**WHAT YOU HAVE TO DO**
Take the lines below from the one with "[00:01:38.97]" through the one with "[00:01:41.92]" and retype them exactly. Include nothing else, and no pictures.

═════ LISTED ENTRIES ═════

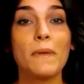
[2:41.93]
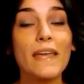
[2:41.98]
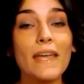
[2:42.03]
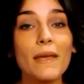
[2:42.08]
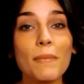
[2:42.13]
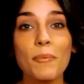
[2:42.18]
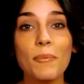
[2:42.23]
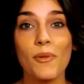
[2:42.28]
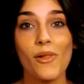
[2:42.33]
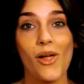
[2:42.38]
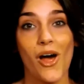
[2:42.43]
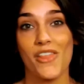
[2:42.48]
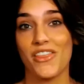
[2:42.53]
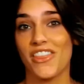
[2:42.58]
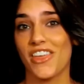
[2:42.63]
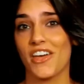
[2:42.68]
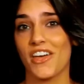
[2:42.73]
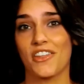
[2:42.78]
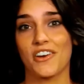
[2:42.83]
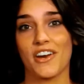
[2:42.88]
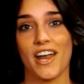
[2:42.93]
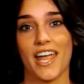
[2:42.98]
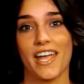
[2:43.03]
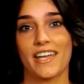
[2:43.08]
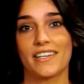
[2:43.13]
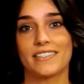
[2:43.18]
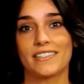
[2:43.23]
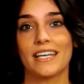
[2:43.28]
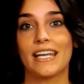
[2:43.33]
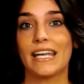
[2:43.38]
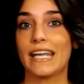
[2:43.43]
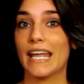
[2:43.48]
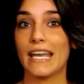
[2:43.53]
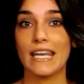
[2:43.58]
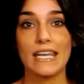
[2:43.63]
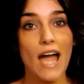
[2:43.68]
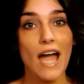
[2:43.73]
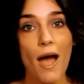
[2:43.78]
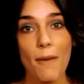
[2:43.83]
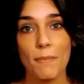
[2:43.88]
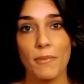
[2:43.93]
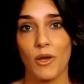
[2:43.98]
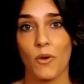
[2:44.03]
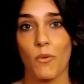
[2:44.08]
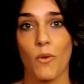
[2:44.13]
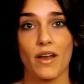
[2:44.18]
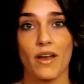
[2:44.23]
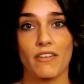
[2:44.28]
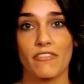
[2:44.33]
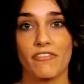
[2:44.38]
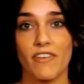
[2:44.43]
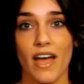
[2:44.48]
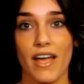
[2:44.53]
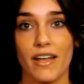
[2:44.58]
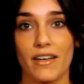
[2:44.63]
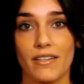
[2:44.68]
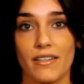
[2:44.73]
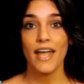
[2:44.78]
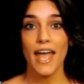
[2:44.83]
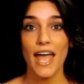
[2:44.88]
People, on the other hand, cannot be quantified.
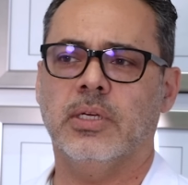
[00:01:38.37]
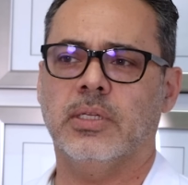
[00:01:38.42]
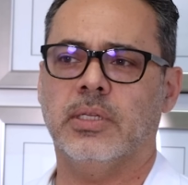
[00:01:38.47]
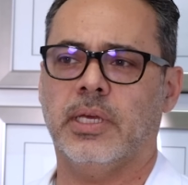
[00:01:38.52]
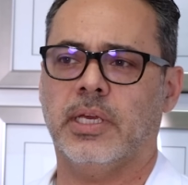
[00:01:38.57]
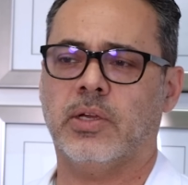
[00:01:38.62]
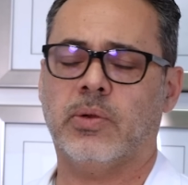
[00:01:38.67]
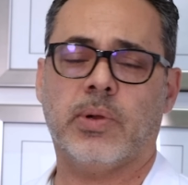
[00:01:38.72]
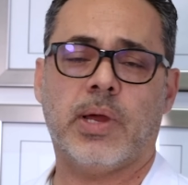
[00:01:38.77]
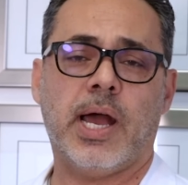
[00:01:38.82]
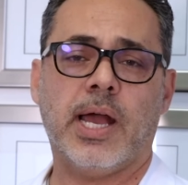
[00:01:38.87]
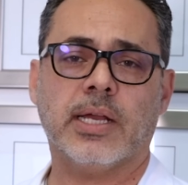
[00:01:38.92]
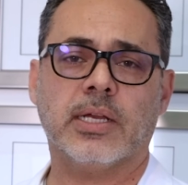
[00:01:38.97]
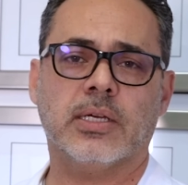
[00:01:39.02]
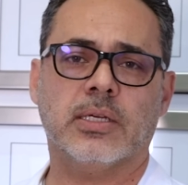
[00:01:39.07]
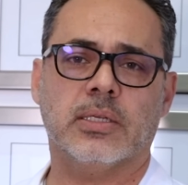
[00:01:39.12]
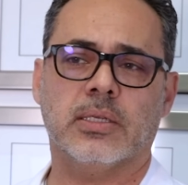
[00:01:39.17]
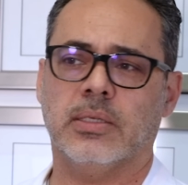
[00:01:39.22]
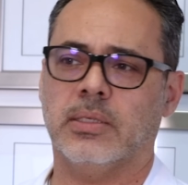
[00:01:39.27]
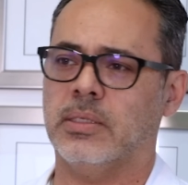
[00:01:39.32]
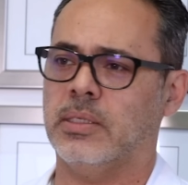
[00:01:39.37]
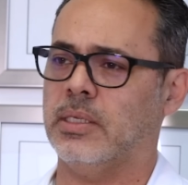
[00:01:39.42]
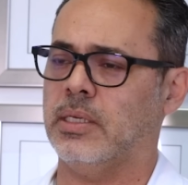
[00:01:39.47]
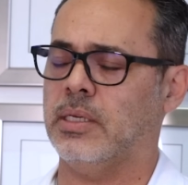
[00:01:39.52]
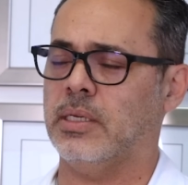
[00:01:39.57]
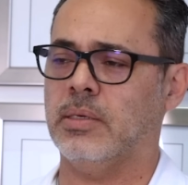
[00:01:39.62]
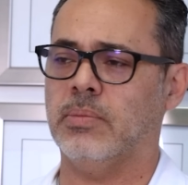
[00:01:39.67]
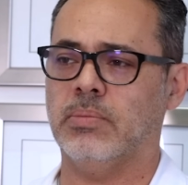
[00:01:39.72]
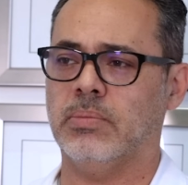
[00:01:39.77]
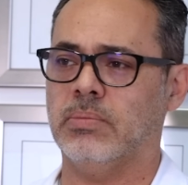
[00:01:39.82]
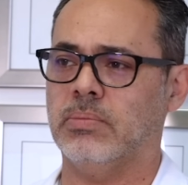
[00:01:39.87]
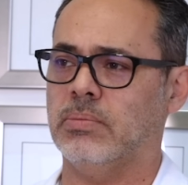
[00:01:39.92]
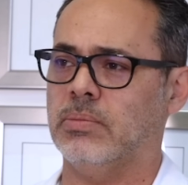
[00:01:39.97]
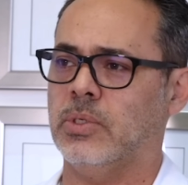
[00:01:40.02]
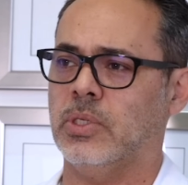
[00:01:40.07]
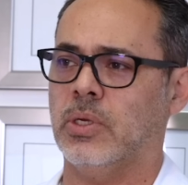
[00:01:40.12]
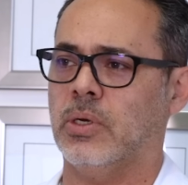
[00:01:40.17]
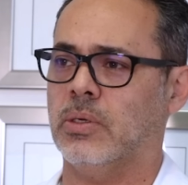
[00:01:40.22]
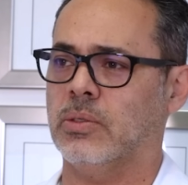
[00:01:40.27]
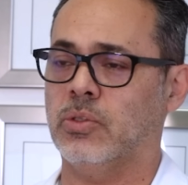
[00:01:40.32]
They crack the,
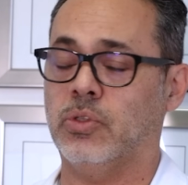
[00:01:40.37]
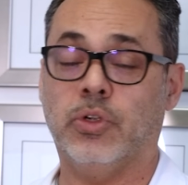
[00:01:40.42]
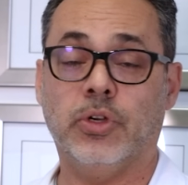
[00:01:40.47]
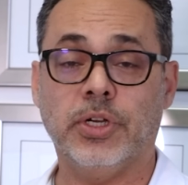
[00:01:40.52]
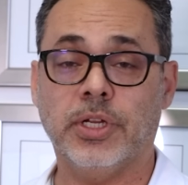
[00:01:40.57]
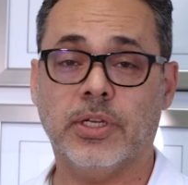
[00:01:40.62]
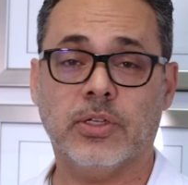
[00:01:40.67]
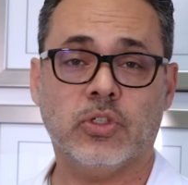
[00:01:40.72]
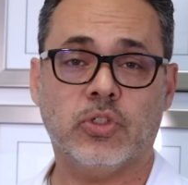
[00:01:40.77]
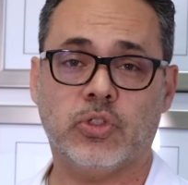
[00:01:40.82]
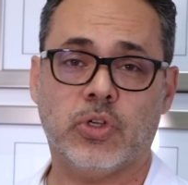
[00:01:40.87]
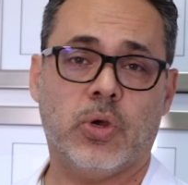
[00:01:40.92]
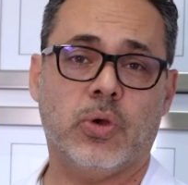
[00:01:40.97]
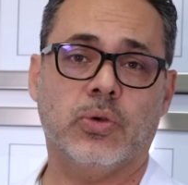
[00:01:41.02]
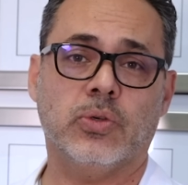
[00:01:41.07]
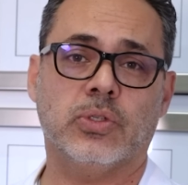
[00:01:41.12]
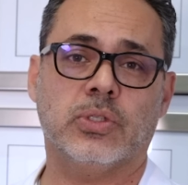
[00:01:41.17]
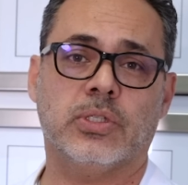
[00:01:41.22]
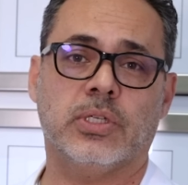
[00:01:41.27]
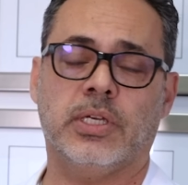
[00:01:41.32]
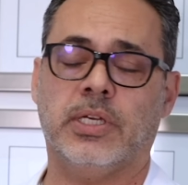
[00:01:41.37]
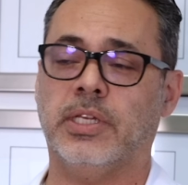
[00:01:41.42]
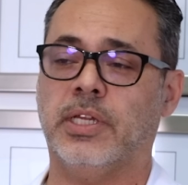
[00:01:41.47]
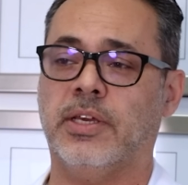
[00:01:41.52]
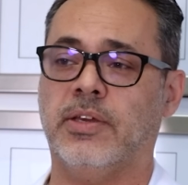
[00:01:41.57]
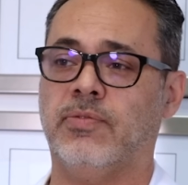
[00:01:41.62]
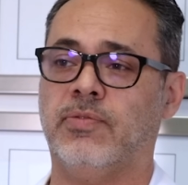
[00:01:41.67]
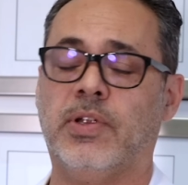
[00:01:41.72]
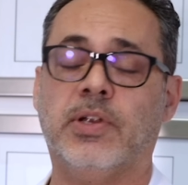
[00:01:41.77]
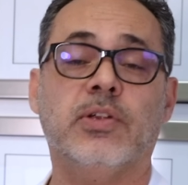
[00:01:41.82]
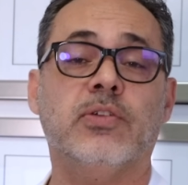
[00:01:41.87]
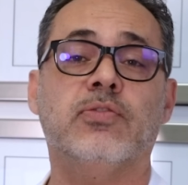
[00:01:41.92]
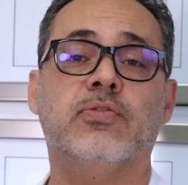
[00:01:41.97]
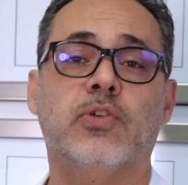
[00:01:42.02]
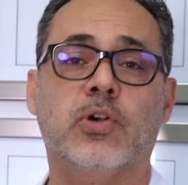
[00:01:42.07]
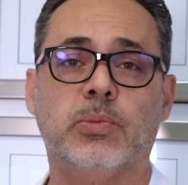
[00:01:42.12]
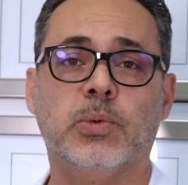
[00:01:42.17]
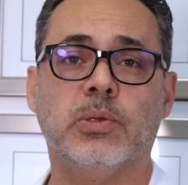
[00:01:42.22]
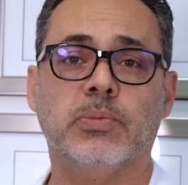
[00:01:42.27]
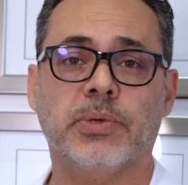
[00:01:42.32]
you know, dirtiest jokes in a very
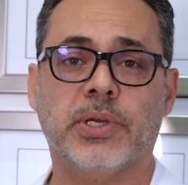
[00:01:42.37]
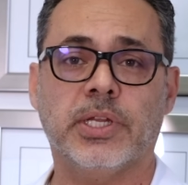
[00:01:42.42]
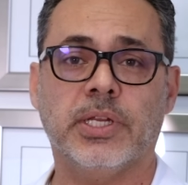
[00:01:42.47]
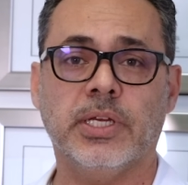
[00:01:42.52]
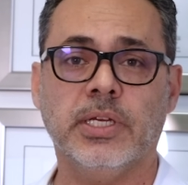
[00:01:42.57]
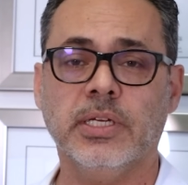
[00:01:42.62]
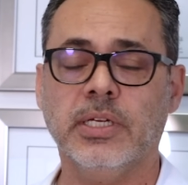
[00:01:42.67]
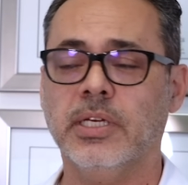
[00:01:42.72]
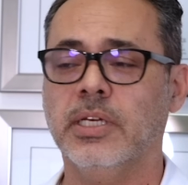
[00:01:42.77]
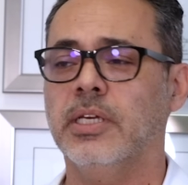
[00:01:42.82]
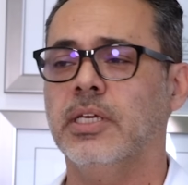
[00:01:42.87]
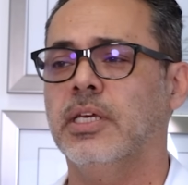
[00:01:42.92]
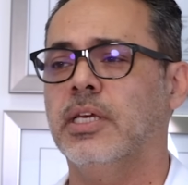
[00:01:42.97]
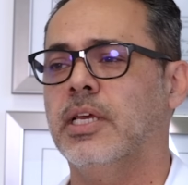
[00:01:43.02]
formal meeting.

═════

**RESULT OF THE TASK**
[00:01:38.97]
[00:01:39.02]
[00:01:39.07]
[00:01:39.12]
[00:01:39.17]
[00:01:39.22]
[00:01:39.27]
[00:01:39.32]
[00:01:39.37]
[00:01:39.42]
[00:01:39.47]
[00:01:39.52]
[00:01:39.57]
[00:01:39.62]
[00:01:39.67]
[00:01:39.72]
[00:01:39.77]
[00:01:39.82]
[00:01:39.87]
[00:01:39.92]
[00:01:39.97]
[00:01:40.02]
[00:01:40.07]
[00:01:40.12]
[00:01:40.17]
[00:01:40.22]
[00:01:40.27]
[00:01:40.32]
They crack the,
[00:01:40.37]
[00:01:40.42]
[00:01:40.47]
[00:01:40.52]
[00:01:40.57]
[00:01:40.62]
[00:01:40.67]
[00:01:40.72]
[00:01:40.77]
[00:01:40.82]
[00:01:40.87]
[00:01:40.92]
[00:01:40.97]
[00:01:41.02]
[00:01:41.07]
[00:01:41.12]
[00:01:41.17]
[00:01:41.22]
[00:01:41.27]
[00:01:41.32]
[00:01:41.37]
[00:01:41.42]
[00:01:41.47]
[00:01:41.52]
[00:01:41.57]
[00:01:41.62]
[00:01:41.67]
[00:01:41.72]
[00:01:41.77]
[00:01:41.82]
[00:01:41.87]
[00:01:41.92]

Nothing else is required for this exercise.